Once you find the line that contains "[2.08-3.12s]" in the entries below, give it again along with every following line, unchanged, through the final one.

▸ **Data shown**:
══════════════════════════════

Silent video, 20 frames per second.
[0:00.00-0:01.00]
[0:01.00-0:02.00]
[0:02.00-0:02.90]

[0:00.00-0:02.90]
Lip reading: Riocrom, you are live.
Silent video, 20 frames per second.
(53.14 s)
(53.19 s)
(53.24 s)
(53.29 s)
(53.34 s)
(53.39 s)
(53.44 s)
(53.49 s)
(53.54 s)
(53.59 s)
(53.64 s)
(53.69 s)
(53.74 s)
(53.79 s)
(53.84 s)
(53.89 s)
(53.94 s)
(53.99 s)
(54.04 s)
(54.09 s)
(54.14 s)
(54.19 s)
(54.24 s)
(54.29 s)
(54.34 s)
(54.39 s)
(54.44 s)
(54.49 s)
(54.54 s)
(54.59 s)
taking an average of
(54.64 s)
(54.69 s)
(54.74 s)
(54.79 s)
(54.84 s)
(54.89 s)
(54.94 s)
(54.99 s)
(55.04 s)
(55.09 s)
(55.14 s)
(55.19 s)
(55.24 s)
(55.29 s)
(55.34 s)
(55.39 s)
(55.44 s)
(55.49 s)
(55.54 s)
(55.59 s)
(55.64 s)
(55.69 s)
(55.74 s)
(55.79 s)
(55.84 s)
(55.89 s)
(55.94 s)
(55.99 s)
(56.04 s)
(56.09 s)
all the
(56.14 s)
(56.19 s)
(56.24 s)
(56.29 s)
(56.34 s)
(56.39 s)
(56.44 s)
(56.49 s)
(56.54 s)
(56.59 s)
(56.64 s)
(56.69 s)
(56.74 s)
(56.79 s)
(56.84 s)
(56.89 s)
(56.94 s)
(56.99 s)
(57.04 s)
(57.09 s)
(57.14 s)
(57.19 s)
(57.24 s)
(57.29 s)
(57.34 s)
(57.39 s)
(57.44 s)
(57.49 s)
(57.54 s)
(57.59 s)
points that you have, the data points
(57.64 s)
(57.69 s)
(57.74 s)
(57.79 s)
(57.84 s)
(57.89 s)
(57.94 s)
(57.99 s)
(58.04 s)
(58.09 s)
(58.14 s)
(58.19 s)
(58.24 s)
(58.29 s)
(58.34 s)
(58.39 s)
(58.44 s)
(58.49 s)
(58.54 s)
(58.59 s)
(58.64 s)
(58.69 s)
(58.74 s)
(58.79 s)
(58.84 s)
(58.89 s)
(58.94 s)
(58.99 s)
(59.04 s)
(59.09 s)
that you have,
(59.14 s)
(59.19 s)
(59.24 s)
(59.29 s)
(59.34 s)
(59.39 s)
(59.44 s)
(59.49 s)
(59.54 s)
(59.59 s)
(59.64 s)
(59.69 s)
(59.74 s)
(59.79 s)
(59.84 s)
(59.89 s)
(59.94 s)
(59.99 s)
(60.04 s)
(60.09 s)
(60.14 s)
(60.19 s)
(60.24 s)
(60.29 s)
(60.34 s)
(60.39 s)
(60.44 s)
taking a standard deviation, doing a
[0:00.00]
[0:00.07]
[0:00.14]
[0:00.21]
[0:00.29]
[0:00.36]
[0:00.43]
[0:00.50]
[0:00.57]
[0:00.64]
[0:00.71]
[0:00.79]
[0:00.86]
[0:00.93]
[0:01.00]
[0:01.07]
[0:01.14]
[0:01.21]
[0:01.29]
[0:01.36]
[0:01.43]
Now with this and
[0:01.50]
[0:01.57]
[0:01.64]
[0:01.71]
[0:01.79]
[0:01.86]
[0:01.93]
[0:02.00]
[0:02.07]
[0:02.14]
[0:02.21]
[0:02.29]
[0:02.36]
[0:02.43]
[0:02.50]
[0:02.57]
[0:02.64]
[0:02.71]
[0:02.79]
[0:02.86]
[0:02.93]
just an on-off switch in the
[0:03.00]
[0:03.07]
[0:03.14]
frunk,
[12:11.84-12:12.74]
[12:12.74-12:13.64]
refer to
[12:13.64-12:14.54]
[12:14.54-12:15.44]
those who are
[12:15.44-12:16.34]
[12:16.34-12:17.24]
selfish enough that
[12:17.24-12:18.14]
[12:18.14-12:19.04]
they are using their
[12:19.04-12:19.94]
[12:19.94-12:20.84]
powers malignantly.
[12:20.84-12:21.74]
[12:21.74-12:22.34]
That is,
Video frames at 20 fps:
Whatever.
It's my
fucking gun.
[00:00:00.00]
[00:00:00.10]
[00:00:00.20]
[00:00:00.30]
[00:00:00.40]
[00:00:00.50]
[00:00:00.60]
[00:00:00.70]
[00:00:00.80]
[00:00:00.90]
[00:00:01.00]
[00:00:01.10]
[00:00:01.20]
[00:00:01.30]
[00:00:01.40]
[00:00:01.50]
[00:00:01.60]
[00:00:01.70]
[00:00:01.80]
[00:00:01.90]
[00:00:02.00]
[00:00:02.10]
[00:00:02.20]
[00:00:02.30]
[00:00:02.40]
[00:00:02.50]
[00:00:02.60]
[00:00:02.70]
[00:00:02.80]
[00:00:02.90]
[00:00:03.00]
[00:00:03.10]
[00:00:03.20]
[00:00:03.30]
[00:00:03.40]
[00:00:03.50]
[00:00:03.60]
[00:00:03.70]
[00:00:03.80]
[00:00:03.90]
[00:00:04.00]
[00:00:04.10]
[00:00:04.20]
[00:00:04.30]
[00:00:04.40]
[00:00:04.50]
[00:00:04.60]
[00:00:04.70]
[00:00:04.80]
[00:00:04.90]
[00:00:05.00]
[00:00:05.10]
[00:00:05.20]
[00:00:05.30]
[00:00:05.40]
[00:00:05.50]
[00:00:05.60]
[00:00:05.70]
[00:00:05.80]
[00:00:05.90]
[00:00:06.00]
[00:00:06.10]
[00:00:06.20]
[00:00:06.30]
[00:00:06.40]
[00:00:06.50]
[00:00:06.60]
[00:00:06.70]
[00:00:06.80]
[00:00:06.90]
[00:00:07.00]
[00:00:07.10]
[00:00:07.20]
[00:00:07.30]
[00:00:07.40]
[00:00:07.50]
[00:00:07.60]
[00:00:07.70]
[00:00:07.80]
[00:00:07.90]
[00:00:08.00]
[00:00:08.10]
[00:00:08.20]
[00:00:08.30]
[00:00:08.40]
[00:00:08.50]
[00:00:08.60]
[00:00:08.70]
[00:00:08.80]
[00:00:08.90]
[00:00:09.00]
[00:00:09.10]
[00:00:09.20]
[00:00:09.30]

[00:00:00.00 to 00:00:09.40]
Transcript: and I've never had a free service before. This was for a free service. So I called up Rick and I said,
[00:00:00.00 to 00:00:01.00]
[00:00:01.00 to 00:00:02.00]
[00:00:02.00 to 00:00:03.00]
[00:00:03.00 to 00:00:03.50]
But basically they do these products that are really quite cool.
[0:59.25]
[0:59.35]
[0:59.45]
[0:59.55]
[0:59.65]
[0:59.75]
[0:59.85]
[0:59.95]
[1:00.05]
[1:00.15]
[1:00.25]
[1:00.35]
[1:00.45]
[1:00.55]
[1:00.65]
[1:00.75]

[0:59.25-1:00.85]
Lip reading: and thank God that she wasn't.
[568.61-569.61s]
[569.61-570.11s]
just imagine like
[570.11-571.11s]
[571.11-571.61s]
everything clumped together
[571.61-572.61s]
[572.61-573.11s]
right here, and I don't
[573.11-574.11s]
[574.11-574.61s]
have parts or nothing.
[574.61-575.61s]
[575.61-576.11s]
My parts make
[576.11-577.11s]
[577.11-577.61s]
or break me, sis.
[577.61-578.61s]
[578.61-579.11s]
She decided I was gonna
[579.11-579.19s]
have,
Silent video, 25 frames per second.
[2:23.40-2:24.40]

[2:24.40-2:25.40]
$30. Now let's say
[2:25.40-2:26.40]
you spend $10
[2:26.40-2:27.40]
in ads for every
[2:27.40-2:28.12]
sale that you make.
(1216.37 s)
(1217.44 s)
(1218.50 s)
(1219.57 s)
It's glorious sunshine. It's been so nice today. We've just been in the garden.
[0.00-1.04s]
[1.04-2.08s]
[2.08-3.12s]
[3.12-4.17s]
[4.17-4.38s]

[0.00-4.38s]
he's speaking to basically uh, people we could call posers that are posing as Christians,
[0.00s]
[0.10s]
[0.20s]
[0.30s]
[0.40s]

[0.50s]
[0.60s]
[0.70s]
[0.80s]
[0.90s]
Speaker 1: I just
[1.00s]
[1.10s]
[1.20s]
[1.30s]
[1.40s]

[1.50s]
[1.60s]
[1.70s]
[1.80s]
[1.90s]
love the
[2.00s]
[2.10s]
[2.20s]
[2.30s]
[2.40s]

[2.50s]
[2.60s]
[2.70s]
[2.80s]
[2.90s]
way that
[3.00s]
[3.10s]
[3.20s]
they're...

══════════════════════════════

▸ **Answer section**:
[2.08-3.12s]
[3.12-4.17s]
[4.17-4.38s]

[0.00-4.38s]
he's speaking to basically uh, people we could call posers that are posing as Christians,
[0.00s]
[0.10s]
[0.20s]
[0.30s]
[0.40s]

[0.50s]
[0.60s]
[0.70s]
[0.80s]
[0.90s]
Speaker 1: I just
[1.00s]
[1.10s]
[1.20s]
[1.30s]
[1.40s]

[1.50s]
[1.60s]
[1.70s]
[1.80s]
[1.90s]
love the
[2.00s]
[2.10s]
[2.20s]
[2.30s]
[2.40s]

[2.50s]
[2.60s]
[2.70s]
[2.80s]
[2.90s]
way that
[3.00s]
[3.10s]
[3.20s]
they're...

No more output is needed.